Each line of the listing below that includes "speaker" should be reported.

[Opening Provided data section]

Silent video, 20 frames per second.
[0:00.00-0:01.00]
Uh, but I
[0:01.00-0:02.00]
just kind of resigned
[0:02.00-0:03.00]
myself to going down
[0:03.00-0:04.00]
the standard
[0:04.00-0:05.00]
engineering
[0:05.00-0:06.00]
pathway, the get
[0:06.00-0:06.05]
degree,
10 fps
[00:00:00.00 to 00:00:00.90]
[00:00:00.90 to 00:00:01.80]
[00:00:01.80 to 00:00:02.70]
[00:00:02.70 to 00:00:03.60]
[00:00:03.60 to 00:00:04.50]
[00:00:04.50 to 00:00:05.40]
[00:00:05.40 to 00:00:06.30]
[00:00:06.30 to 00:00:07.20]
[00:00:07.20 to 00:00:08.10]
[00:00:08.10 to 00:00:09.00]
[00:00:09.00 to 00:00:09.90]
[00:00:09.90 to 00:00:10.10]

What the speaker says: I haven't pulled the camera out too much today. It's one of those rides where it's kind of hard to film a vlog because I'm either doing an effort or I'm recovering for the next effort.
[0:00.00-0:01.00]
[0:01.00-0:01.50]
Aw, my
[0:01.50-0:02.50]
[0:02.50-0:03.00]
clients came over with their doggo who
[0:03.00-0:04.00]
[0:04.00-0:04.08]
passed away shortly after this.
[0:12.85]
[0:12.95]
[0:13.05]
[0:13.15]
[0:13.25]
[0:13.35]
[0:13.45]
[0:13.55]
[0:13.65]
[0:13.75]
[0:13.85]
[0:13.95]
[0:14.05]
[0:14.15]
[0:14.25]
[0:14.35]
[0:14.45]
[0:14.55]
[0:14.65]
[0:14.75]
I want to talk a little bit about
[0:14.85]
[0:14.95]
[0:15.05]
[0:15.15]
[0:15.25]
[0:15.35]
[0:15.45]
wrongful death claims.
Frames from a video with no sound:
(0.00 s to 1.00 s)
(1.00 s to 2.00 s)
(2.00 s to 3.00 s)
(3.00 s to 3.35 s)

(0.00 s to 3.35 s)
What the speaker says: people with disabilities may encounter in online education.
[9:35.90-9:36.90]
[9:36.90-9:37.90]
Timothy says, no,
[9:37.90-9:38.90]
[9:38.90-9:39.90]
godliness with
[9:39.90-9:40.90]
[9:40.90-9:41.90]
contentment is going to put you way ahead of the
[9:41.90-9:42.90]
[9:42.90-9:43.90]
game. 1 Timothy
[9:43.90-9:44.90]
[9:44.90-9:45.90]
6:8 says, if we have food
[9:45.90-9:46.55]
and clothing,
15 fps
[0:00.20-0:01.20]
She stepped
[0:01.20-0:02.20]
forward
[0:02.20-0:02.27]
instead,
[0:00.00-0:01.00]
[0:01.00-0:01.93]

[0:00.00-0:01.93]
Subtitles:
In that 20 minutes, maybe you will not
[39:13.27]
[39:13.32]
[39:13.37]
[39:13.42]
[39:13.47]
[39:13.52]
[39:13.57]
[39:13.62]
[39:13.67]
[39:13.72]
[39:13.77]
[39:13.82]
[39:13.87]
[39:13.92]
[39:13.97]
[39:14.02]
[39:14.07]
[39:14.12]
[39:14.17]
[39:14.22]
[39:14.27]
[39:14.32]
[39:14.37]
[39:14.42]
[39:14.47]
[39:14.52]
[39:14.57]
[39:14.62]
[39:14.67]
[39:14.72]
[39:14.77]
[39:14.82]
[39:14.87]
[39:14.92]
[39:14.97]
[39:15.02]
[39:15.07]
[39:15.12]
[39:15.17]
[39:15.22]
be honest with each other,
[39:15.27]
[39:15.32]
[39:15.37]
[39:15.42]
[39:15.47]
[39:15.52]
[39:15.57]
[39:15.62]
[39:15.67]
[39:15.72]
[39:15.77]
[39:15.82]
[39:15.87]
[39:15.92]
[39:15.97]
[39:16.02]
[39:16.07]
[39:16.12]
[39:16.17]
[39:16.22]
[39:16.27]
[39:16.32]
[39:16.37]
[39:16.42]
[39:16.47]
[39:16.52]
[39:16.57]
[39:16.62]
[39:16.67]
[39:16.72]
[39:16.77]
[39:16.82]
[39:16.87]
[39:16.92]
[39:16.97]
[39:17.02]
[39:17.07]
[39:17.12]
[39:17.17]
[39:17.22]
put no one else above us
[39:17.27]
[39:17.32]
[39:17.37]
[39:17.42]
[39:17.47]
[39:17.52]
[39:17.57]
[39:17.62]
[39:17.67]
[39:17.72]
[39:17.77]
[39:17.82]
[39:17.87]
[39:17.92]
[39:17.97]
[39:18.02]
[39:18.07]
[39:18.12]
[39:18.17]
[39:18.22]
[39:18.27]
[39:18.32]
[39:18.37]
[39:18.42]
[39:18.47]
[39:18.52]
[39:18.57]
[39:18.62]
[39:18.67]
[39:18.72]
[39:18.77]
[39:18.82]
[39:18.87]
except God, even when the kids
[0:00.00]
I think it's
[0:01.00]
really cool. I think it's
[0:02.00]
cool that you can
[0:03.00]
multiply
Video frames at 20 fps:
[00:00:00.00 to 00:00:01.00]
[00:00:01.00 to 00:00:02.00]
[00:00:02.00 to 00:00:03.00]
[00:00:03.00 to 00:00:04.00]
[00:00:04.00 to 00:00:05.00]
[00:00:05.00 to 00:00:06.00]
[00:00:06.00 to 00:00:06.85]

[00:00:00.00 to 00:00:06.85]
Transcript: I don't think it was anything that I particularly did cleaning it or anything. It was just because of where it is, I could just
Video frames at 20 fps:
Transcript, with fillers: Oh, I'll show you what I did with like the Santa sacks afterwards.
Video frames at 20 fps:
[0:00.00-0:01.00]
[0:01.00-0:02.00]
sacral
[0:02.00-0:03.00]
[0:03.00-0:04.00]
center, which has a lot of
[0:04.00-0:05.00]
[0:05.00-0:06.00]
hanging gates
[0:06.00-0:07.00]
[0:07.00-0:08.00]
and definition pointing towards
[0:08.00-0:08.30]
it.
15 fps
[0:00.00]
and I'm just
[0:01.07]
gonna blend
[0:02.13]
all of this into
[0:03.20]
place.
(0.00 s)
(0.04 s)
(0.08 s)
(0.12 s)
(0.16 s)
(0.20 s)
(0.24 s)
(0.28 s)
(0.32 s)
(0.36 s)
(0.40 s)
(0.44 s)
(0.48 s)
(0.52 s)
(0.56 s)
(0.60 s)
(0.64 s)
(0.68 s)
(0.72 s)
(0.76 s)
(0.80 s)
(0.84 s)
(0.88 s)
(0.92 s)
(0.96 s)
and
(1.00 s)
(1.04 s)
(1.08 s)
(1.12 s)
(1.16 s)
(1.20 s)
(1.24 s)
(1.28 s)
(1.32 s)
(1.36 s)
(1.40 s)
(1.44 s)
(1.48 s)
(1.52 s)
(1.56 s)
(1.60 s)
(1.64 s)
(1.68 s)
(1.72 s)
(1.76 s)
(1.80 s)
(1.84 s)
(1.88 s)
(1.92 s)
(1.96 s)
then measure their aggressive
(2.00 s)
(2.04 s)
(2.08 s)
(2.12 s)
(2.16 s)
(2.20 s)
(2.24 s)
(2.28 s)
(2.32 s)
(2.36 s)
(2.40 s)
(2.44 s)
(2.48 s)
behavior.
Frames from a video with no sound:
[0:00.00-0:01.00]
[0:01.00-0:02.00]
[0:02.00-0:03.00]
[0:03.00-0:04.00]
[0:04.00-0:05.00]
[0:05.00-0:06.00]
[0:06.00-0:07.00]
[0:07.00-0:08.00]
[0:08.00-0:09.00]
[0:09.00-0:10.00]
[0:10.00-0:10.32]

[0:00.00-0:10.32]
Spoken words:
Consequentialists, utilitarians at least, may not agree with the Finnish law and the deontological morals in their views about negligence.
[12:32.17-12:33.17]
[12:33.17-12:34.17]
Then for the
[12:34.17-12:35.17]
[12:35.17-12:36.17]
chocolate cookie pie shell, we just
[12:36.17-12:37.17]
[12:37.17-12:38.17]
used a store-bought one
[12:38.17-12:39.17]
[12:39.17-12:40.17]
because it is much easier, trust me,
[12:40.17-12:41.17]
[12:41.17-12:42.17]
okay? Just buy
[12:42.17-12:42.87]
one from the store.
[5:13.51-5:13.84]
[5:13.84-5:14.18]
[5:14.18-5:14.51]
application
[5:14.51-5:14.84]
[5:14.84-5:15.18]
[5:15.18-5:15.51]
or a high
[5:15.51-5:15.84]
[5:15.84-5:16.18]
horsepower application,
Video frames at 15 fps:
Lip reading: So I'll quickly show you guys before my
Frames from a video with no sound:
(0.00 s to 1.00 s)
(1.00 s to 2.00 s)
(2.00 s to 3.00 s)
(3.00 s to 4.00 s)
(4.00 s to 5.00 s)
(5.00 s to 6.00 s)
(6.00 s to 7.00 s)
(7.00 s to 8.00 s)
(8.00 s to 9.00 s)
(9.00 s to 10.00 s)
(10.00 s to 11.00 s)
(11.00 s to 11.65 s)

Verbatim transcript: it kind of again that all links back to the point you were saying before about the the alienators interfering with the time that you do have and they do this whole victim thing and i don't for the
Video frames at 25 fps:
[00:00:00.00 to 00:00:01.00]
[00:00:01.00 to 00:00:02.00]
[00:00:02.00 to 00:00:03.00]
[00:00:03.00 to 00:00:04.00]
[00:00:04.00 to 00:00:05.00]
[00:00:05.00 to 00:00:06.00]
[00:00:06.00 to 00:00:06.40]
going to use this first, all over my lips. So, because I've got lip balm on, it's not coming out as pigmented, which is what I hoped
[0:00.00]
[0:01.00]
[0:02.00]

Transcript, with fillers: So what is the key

[Closing Provided data section]

* **The completed task**:
What the speaker says: I haven't pulled the camera out too much today. It's one of those rides where it's kind of hard to film a vlog because I'm either doing an effort or I'm recovering for the next effort.
What the speaker says: people with disabilities may encounter in online education.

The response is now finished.